Patchwork [QEMU] Transparent Hugepage Support #2

login
register
mail settings
Submitter Andrea Arcangeli
Date March 16, 2010, 4:46 p.m.
Message ID <20100316164641.GB5717@random.random>
Download mbox | patch
Permalink /patch/47871/
State New
Headers show

Comments

Andrea Arcangeli - March 16, 2010, 4:46 p.m.
From: Andrea Arcangeli <aarcange@redhat.com>

This will allow proper alignment so NPT/EPT can take advantage of
linux host backing the guest memory with hugepages. It also ensures
that when KVM isn't used the first 2M of guest physical memory are
backed by a large TLB. To complete it, it will also notify the kernel
that this memory is important to be backed by hugepages with madvise
(needed for both KVM and QEMU) so that hugepages can also be used in
embedded systems without any memory waste and in the future it will
allow khugepaged to prioritize the collapse of hugepages into the
madvise regions.

Ideally the max hugepage size provided by the transparent hugepage
support in the kernel should be exported by some sysfs file, but
there is no reason to expect x86_64 host to have hugepages larger than
2M or to expect those to be supported by the kernel transparent
hugepage support in the short and medium term, so we can defer the
invention of a fixed kernel API until this happens, by that time we'll
surely have a better clue of what's the best way to provide that
information to userland and it'll be a few liner change to adapt qemu
to use it so there's no hurry to do it right now. Plus the below will
keep to remain optimal and there is no risk of memory waste as virtual
memory is practically zero cost on 64bit archs.

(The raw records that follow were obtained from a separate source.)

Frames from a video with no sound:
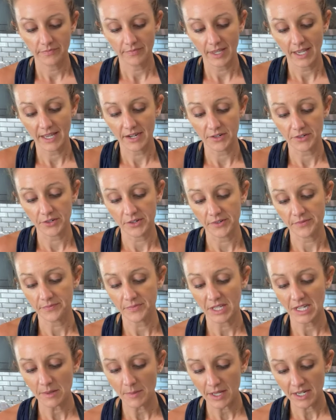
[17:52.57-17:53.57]
I don't know.
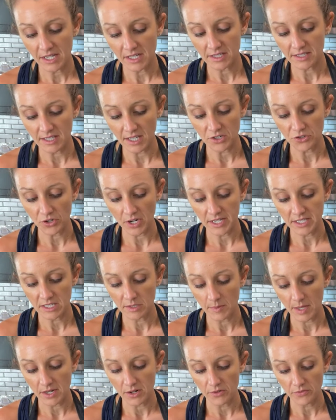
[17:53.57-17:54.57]
Anybody a sun-dried
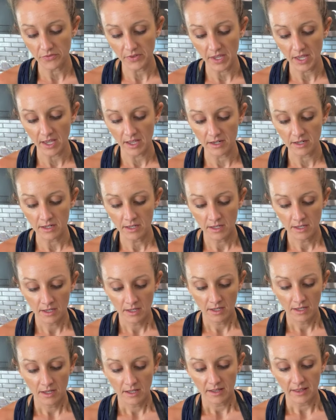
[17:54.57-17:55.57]
tomato fan?
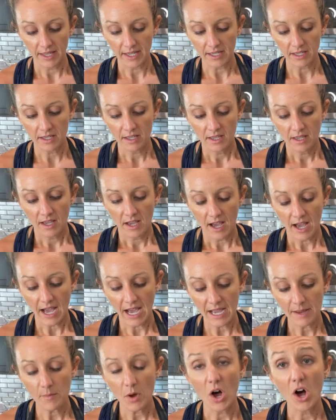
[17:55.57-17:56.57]
Like
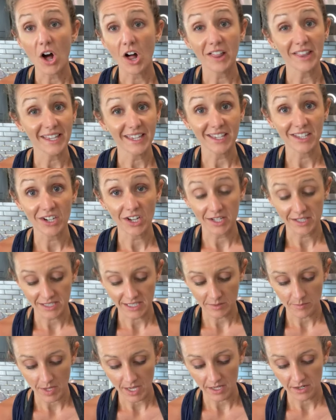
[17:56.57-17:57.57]
I'm all in on
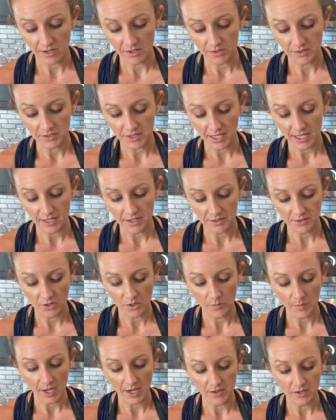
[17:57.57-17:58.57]
tomatoes. I don't know
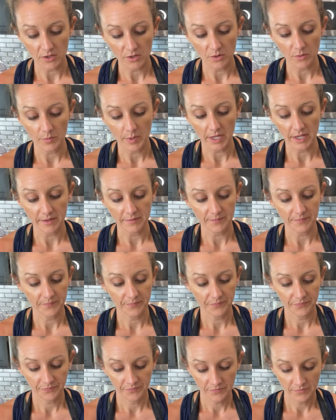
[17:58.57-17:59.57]
about you, but
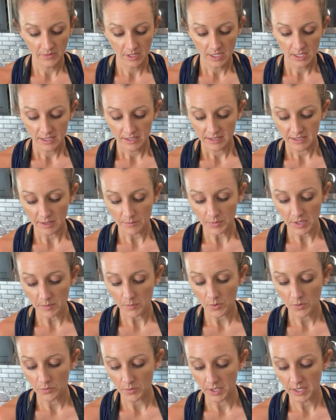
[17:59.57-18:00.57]
some
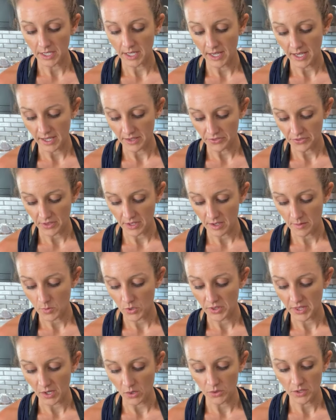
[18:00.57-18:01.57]
people really hate them or
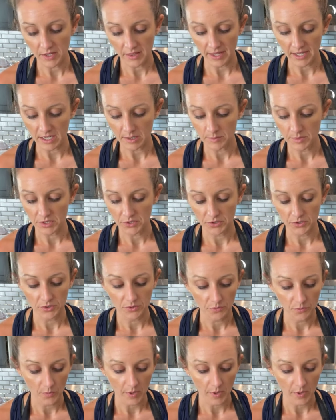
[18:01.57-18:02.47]
they only like them a certain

NOTE: if the callers of qemu_ram_alloc changes significantly we may
later be required to pass a second parameter to qemu_ram_alloc that
will tell it what is the first guest physical address that corresponds
to the "sized" memory block being allocated. I'd defer this change for
later too as it may never be needed.

I verified this is more than enough to get the max benefit from the
kernel side feature.

cat /sys/kernel/debug/kvm/largepages 
301

Signed-off-by: Andrea Arcangeli <aarcange@redhat.com>
---
Jamie Lokier - March 16, 2010, 5:10 p.m.
Andrea Arcangeli wrote:
> +		 * take advantage of hugepages with NPT/EPP or to

Spelling: NPT/EPT?

-- Jamie
Paul Brook - March 16, 2010, 11:48 p.m.
> +#if defined(__linux__) && defined(__x86_64__)
> +#define MAX_TRANSPARENT_HUGEPAGE_SIZE (2*1024*1024)
> +       if (size >= MAX_TRANSPARENT_HUGEPAGE_SIZE)

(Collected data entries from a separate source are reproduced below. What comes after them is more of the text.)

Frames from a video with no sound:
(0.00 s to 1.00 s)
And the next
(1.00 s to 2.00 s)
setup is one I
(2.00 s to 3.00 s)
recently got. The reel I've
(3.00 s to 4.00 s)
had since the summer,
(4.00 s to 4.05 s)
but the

I'd prefer something like:

#if defined(__linux__) && defined(__x86_64__)
/* [...Allow the host to use huge pages easily...].  */
#define PREFERRED_RAM_ALIGN (2*1024*1024)
#endif

qemu_ram_alloc(...)
{...
#ifdef PREFERRED_RAM_ALIGN
  if ((size & (PREFERRED_RAM_ALIGN - 1)) == 0) {
    new_block->host = qemu_memalign(...)
  }
#endif


i.e. separate the architecture specific knowledge from the generic alignment 
code.

Paul

Patch

diff --git a/exec.c b/exec.c
index b0b6056..9552366 100644
--- a/exec.c
+++ b/exec.c
@@ -2733,11 +2733,30 @@  ram_addr_t qemu_ram_alloc(ram_addr_t size)
                                 PROT_EXEC|PROT_READ|PROT_WRITE,
                                 MAP_SHARED | MAP_ANONYMOUS, -1, 0);
 #else
-        new_block->host = qemu_vmalloc(size);
+#if defined(__linux__) && defined(__x86_64__)
+#define MAX_TRANSPARENT_HUGEPAGE_SIZE (2*1024*1024)
+	if (size >= MAX_TRANSPARENT_HUGEPAGE_SIZE)
+		/*
+		 * Align on the max transparent hugepage size so that
+		 * "(gfn ^ pfn) & (HPAGE_SIZE-1) == 0" to allow KVM to
+		 * take advantage of hugepages with NPT/EPP or to
+		 * ensure the first 2M of the guest physical ram will
+		 * be mapped by the same hugetlb for QEMU (it is worth
+		 * it even without NPT/EPT).
+		 */
+		new_block->host = qemu_memalign(MAX_TRANSPARENT_HUGEPAGE_SIZE,
+						size);
+	else
+#undef MAX_TRANSPARENT_HUGEPAGE_SIZE
+#endif 
+		new_block->host = qemu_vmalloc(size);
 #endif
 #ifdef MADV_MERGEABLE
         madvise(new_block->host, size, MADV_MERGEABLE);
 #endif
+#ifdef MADV_HUGEPAGE
+        madvise(new_block->host, size, MADV_HUGEPAGE);
+#endif
     }
     new_block->offset = last_ram_offset;
     new_block->length = size;